(Saved entries)
BEGIN

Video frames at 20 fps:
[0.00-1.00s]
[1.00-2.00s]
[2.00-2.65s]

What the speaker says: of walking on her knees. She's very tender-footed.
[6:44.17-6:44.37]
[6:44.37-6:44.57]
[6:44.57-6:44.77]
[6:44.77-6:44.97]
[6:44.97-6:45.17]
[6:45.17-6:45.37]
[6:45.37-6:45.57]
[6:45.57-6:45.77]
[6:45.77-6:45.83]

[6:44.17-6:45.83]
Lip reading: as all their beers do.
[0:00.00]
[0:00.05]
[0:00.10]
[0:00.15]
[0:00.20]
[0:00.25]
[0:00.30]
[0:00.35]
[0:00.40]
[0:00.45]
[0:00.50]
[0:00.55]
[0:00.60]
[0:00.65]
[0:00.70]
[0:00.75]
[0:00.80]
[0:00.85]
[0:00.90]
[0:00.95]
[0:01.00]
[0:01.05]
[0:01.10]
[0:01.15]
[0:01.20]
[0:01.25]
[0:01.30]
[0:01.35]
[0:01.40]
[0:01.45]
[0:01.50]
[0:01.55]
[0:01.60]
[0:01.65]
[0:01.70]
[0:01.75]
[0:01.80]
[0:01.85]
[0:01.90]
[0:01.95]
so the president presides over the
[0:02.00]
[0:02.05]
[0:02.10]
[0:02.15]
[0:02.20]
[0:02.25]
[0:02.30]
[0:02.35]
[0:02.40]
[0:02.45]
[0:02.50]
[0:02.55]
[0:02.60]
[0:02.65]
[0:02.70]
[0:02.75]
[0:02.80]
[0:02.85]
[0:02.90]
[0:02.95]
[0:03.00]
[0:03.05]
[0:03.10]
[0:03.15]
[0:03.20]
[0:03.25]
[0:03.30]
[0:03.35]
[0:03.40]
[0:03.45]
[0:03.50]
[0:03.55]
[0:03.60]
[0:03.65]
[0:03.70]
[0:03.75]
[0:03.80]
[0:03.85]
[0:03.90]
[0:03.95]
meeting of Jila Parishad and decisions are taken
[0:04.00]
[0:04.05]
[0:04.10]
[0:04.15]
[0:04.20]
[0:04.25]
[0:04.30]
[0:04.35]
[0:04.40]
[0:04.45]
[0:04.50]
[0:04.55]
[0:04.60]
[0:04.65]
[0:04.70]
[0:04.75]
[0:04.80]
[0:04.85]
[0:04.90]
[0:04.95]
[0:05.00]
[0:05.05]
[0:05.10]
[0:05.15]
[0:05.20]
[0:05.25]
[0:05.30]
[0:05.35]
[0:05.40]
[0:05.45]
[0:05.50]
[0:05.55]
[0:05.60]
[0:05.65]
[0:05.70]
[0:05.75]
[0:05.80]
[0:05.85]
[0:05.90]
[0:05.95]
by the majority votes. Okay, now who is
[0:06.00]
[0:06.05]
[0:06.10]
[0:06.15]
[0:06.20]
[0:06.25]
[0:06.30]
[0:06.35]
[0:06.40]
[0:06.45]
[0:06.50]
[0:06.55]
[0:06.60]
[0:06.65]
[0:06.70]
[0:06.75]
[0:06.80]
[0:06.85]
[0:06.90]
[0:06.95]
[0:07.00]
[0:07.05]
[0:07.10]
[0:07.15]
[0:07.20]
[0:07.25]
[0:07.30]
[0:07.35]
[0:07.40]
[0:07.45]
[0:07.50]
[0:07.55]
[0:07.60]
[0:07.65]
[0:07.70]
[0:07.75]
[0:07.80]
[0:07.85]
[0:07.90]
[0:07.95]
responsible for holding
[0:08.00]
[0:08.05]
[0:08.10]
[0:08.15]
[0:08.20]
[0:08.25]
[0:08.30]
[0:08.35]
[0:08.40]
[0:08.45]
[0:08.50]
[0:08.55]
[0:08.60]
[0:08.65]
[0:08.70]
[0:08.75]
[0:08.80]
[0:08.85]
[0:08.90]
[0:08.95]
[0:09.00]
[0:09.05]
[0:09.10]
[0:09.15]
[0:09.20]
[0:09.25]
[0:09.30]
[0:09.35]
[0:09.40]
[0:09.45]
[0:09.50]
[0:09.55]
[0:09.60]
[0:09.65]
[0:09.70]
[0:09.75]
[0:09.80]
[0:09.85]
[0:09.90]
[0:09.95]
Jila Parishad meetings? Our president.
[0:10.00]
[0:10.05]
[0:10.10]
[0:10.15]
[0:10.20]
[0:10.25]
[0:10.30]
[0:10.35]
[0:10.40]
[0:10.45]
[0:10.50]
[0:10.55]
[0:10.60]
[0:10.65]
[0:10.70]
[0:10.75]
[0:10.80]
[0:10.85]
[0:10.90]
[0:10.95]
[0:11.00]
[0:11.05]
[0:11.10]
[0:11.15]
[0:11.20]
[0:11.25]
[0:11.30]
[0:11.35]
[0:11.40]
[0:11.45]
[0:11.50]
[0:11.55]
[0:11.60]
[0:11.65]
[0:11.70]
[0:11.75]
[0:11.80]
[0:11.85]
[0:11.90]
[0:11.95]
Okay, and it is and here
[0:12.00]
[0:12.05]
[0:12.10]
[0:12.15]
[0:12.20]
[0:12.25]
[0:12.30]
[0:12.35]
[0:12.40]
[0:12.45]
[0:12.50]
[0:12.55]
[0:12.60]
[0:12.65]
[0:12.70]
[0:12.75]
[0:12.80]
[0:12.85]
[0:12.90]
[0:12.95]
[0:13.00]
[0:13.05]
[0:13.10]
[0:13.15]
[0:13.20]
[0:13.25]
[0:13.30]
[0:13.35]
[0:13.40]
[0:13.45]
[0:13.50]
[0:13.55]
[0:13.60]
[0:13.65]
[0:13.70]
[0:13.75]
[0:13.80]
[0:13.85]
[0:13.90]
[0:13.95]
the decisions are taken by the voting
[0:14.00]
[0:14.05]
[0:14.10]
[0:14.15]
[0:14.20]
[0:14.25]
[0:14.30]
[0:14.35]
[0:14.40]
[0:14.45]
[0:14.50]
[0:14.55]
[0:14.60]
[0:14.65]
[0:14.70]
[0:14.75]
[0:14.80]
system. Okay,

END

■ **WHAT THIS TASK INVOLVES**
The task requires each record above to be restated exactly.

■ **ANSWER TO THE EXERCISE**
Video frames at 20 fps:
[0.00-1.00s]
[1.00-2.00s]
[2.00-2.65s]

What the speaker says: of walking on her knees. She's very tender-footed.
[6:44.17-6:44.37]
[6:44.37-6:44.57]
[6:44.57-6:44.77]
[6:44.77-6:44.97]
[6:44.97-6:45.17]
[6:45.17-6:45.37]
[6:45.37-6:45.57]
[6:45.57-6:45.77]
[6:45.77-6:45.83]

[6:44.17-6:45.83]
Lip reading: as all their beers do.
[0:00.00]
[0:00.05]
[0:00.10]
[0:00.15]
[0:00.20]
[0:00.25]
[0:00.30]
[0:00.35]
[0:00.40]
[0:00.45]
[0:00.50]
[0:00.55]
[0:00.60]
[0:00.65]
[0:00.70]
[0:00.75]
[0:00.80]
[0:00.85]
[0:00.90]
[0:00.95]
[0:01.00]
[0:01.05]
[0:01.10]
[0:01.15]
[0:01.20]
[0:01.25]
[0:01.30]
[0:01.35]
[0:01.40]
[0:01.45]
[0:01.50]
[0:01.55]
[0:01.60]
[0:01.65]
[0:01.70]
[0:01.75]
[0:01.80]
[0:01.85]
[0:01.90]
[0:01.95]
so the president presides over the
[0:02.00]
[0:02.05]
[0:02.10]
[0:02.15]
[0:02.20]
[0:02.25]
[0:02.30]
[0:02.35]
[0:02.40]
[0:02.45]
[0:02.50]
[0:02.55]
[0:02.60]
[0:02.65]
[0:02.70]
[0:02.75]
[0:02.80]
[0:02.85]
[0:02.90]
[0:02.95]
[0:03.00]
[0:03.05]
[0:03.10]
[0:03.15]
[0:03.20]
[0:03.25]
[0:03.30]
[0:03.35]
[0:03.40]
[0:03.45]
[0:03.50]
[0:03.55]
[0:03.60]
[0:03.65]
[0:03.70]
[0:03.75]
[0:03.80]
[0:03.85]
[0:03.90]
[0:03.95]
meeting of Jila Parishad and decisions are taken
[0:04.00]
[0:04.05]
[0:04.10]
[0:04.15]
[0:04.20]
[0:04.25]
[0:04.30]
[0:04.35]
[0:04.40]
[0:04.45]
[0:04.50]
[0:04.55]
[0:04.60]
[0:04.65]
[0:04.70]
[0:04.75]
[0:04.80]
[0:04.85]
[0:04.90]
[0:04.95]
[0:05.00]
[0:05.05]
[0:05.10]
[0:05.15]
[0:05.20]
[0:05.25]
[0:05.30]
[0:05.35]
[0:05.40]
[0:05.45]
[0:05.50]
[0:05.55]
[0:05.60]
[0:05.65]
[0:05.70]
[0:05.75]
[0:05.80]
[0:05.85]
[0:05.90]
[0:05.95]
by the majority votes. Okay, now who is
[0:06.00]
[0:06.05]
[0:06.10]
[0:06.15]
[0:06.20]
[0:06.25]
[0:06.30]
[0:06.35]
[0:06.40]
[0:06.45]
[0:06.50]
[0:06.55]
[0:06.60]
[0:06.65]
[0:06.70]
[0:06.75]
[0:06.80]
[0:06.85]
[0:06.90]
[0:06.95]
[0:07.00]
[0:07.05]
[0:07.10]
[0:07.15]
[0:07.20]
[0:07.25]
[0:07.30]
[0:07.35]
[0:07.40]
[0:07.45]
[0:07.50]
[0:07.55]
[0:07.60]
[0:07.65]
[0:07.70]
[0:07.75]
[0:07.80]
[0:07.85]
[0:07.90]
[0:07.95]
responsible for holding
[0:08.00]
[0:08.05]
[0:08.10]
[0:08.15]
[0:08.20]
[0:08.25]
[0:08.30]
[0:08.35]
[0:08.40]
[0:08.45]
[0:08.50]
[0:08.55]
[0:08.60]
[0:08.65]
[0:08.70]
[0:08.75]
[0:08.80]
[0:08.85]
[0:08.90]
[0:08.95]
[0:09.00]
[0:09.05]
[0:09.10]
[0:09.15]
[0:09.20]
[0:09.25]
[0:09.30]
[0:09.35]
[0:09.40]
[0:09.45]
[0:09.50]
[0:09.55]
[0:09.60]
[0:09.65]
[0:09.70]
[0:09.75]
[0:09.80]
[0:09.85]
[0:09.90]
[0:09.95]
Jila Parishad meetings? Our president.
[0:10.00]
[0:10.05]
[0:10.10]
[0:10.15]
[0:10.20]
[0:10.25]
[0:10.30]
[0:10.35]
[0:10.40]
[0:10.45]
[0:10.50]
[0:10.55]
[0:10.60]
[0:10.65]
[0:10.70]
[0:10.75]
[0:10.80]
[0:10.85]
[0:10.90]
[0:10.95]
[0:11.00]
[0:11.05]
[0:11.10]
[0:11.15]
[0:11.20]
[0:11.25]
[0:11.30]
[0:11.35]
[0:11.40]
[0:11.45]
[0:11.50]
[0:11.55]
[0:11.60]
[0:11.65]
[0:11.70]
[0:11.75]
[0:11.80]
[0:11.85]
[0:11.90]
[0:11.95]
Okay, and it is and here
[0:12.00]
[0:12.05]
[0:12.10]
[0:12.15]
[0:12.20]
[0:12.25]
[0:12.30]
[0:12.35]
[0:12.40]
[0:12.45]
[0:12.50]
[0:12.55]
[0:12.60]
[0:12.65]
[0:12.70]
[0:12.75]
[0:12.80]
[0:12.85]
[0:12.90]
[0:12.95]
[0:13.00]
[0:13.05]
[0:13.10]
[0:13.15]
[0:13.20]
[0:13.25]
[0:13.30]
[0:13.35]
[0:13.40]
[0:13.45]
[0:13.50]
[0:13.55]
[0:13.60]
[0:13.65]
[0:13.70]
[0:13.75]
[0:13.80]
[0:13.85]
[0:13.90]
[0:13.95]
the decisions are taken by the voting
[0:14.00]
[0:14.05]
[0:14.10]
[0:14.15]
[0:14.20]
[0:14.25]
[0:14.30]
[0:14.35]
[0:14.40]
[0:14.45]
[0:14.50]
[0:14.55]
[0:14.60]
[0:14.65]
[0:14.70]
[0:14.75]
[0:14.80]
system. Okay,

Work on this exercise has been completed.